El tema con el lenguaje inclusivo es, creo, la necesidad de remarcar que existe una realidad:
hay inclusiones y exclusiones, voluntarias o involuntarias. O que simplemente existen.
Hay algunos argumentos muy buenos en favor del lenguaje inclusivo. Uno es el señalado más
arriba: visibilizar. Es decir, que cuando decimos “presidenta”, estamos diciendo -y es un dato
nada menor- que hay una mujer ocupando el cargo más alto. O que cuando decimos “niños”

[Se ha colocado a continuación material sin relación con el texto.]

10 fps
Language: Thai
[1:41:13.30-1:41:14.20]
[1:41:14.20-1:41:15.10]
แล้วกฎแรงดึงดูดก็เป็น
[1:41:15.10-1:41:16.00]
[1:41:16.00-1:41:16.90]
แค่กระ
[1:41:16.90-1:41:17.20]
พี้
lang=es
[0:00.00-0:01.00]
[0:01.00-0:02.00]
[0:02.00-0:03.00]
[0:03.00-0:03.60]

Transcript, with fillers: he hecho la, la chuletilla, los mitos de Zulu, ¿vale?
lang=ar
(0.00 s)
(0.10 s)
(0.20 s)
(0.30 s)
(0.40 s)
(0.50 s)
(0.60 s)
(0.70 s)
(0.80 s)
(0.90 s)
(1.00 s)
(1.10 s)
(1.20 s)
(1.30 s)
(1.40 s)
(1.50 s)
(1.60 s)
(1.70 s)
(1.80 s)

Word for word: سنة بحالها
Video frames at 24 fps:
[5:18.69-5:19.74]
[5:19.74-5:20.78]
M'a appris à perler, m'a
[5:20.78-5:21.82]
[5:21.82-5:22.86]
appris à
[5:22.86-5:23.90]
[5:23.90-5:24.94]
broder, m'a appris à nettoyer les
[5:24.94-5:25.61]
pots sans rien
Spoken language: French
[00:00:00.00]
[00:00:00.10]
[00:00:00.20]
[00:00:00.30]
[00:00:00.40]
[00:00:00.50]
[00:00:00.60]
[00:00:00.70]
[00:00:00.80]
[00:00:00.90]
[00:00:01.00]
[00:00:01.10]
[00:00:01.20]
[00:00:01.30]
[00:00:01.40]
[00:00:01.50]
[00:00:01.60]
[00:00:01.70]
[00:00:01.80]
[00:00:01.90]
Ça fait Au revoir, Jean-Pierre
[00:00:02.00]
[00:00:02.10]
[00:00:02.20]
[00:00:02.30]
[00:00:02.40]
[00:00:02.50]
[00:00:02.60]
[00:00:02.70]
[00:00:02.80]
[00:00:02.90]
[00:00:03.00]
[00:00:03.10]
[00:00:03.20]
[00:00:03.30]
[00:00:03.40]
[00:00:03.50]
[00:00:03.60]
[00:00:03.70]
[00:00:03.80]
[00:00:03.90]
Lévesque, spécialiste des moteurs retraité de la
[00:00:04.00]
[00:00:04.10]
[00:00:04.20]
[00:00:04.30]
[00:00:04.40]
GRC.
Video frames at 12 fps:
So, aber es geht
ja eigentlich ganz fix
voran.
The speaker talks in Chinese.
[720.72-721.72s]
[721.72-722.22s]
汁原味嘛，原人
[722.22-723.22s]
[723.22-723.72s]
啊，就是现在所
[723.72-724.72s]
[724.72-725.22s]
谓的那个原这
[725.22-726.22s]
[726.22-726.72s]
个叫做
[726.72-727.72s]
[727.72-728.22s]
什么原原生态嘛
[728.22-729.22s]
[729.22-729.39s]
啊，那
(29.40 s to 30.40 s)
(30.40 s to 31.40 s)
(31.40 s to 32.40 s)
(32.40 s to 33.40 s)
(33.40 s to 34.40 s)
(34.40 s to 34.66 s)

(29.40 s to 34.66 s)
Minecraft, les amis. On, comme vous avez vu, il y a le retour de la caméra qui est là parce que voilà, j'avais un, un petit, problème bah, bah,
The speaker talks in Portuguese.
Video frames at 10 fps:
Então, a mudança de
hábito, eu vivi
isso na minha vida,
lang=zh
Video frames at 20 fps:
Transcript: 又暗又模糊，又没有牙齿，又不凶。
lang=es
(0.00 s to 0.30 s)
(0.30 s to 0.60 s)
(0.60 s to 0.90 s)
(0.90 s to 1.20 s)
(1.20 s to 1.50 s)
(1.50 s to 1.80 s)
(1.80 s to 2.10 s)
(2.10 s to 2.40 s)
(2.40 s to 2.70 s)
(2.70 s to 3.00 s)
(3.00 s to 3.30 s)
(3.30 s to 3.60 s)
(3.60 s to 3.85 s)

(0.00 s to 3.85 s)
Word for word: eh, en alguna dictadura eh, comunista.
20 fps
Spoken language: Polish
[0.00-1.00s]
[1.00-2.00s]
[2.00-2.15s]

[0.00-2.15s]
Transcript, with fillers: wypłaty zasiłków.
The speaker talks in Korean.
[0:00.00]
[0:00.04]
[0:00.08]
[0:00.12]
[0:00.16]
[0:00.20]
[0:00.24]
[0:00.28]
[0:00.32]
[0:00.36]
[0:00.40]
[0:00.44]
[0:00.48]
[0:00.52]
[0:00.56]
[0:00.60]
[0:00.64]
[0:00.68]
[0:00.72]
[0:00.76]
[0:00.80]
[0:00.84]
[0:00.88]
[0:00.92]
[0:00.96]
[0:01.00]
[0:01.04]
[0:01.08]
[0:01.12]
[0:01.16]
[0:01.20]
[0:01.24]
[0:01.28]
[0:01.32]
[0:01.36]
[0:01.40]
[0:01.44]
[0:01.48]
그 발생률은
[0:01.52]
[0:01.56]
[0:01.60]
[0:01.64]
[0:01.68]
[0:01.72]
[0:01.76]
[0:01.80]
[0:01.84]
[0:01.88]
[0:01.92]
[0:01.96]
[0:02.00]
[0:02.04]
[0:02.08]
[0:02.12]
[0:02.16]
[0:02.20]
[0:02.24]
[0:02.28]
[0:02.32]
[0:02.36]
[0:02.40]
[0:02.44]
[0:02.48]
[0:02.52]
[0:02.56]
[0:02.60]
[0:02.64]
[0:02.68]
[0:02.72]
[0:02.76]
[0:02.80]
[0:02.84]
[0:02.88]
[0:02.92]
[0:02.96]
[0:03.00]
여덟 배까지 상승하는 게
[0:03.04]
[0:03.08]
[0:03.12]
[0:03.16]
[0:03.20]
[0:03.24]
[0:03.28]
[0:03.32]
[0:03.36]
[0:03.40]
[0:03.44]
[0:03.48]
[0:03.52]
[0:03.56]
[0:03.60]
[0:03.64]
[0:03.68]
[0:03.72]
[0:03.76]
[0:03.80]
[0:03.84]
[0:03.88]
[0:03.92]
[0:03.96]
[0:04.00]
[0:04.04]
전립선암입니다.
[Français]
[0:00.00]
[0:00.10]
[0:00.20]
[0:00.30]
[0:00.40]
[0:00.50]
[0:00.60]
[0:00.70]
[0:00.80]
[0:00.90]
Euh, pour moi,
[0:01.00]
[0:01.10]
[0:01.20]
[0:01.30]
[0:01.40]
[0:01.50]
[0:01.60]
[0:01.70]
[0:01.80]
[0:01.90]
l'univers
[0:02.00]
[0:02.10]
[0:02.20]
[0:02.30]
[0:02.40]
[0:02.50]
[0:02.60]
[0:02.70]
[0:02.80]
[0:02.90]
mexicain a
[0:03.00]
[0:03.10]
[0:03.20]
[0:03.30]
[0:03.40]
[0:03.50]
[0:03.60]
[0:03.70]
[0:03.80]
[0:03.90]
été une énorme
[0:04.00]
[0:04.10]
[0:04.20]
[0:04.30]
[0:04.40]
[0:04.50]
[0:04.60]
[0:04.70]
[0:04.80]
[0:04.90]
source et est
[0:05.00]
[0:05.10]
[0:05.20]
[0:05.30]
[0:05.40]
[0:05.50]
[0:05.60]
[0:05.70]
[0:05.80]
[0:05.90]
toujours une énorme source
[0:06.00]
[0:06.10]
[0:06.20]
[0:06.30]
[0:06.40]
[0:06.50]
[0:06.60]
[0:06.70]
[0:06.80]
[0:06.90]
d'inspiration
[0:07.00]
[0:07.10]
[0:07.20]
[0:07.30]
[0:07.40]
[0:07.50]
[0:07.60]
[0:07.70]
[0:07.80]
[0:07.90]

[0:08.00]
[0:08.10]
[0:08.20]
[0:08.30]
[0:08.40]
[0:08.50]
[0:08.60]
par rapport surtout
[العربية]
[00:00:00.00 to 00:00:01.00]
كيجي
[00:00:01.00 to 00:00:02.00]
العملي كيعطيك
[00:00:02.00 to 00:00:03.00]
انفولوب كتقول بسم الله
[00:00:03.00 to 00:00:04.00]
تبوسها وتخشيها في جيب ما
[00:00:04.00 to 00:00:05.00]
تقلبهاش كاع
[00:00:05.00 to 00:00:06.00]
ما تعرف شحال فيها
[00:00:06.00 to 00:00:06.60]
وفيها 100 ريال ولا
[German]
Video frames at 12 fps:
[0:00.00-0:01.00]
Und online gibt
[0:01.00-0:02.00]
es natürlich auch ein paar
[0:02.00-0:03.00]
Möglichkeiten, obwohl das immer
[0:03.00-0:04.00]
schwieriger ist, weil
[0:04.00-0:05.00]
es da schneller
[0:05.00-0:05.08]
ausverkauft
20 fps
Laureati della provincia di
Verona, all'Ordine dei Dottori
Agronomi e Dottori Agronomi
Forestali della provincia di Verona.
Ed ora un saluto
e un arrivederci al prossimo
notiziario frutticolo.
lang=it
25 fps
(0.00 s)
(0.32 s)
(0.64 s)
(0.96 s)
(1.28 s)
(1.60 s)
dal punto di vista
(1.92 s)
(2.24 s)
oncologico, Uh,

no dejamos en claro si en el plural estamos incluyendo también a las niñas. Lo que en un
artículo suena inocente, pero en una realidad de clase, por ejemplo en una escuela, no es nada
inocente. Imaginen la siguiente situación: Una maestra dice “atención, niños”. ¿Le está
hablando también a las niñas de la clase? Y cuando dice “los niños formen una fila por este
lado y las niñas por este otro”. Ahí ya no nos quedan dudas. Pero es mucho más que el
contexto.
Otro argumento, sagaz, pero incompleto, habla de la evolución, o mejor dicho, cambio
lingüístico. La fortaleza de este argumento consiste en que se apoya en un hecho
incontestable, y su debilidad en que ese cambio nunca es voluntario ni consciente.
Más allá de la argumentación, el lenguaje inclusivo está, en estos momentos, en un debate
permanente. Personalmente, si quiero visibilizar de quién o a quién hablo, prefiero utilizar
otras maneras. Creo que, como todo cambio lingüístico, no puede determinarse de un día para
el otro, ni siquiera en unas pocas décadas. Por eso admito algunas falencias del lenguaje y no
tengo problemas en decir la palabra “presidenta” o en buscar variantes para que cuando hable
a niños y a niñas estas últimas se sientan incluidas. Pero es una actitud personal, como
hablante del español. No incurriría jamás en corregir, como docente, a un estudiante (o a una
estudiante, y acá le dejo el problema a las amigas del lenguaje inclusivo) si escribe “todes”. Al
fin y al cabo, el lenguaje es la herramienta para comunicar nuestro pensamiento.
Lo que no debe perderse de vista, es que el lenguaje también tiene limitaciones. Decir “todes”
o “todos y todas” no equivale a generar espacios de participación y decisión comunes y
equitativos. Ni logra reducir la brecha salarial, ni genera respeto entre colegas de ambos sexos.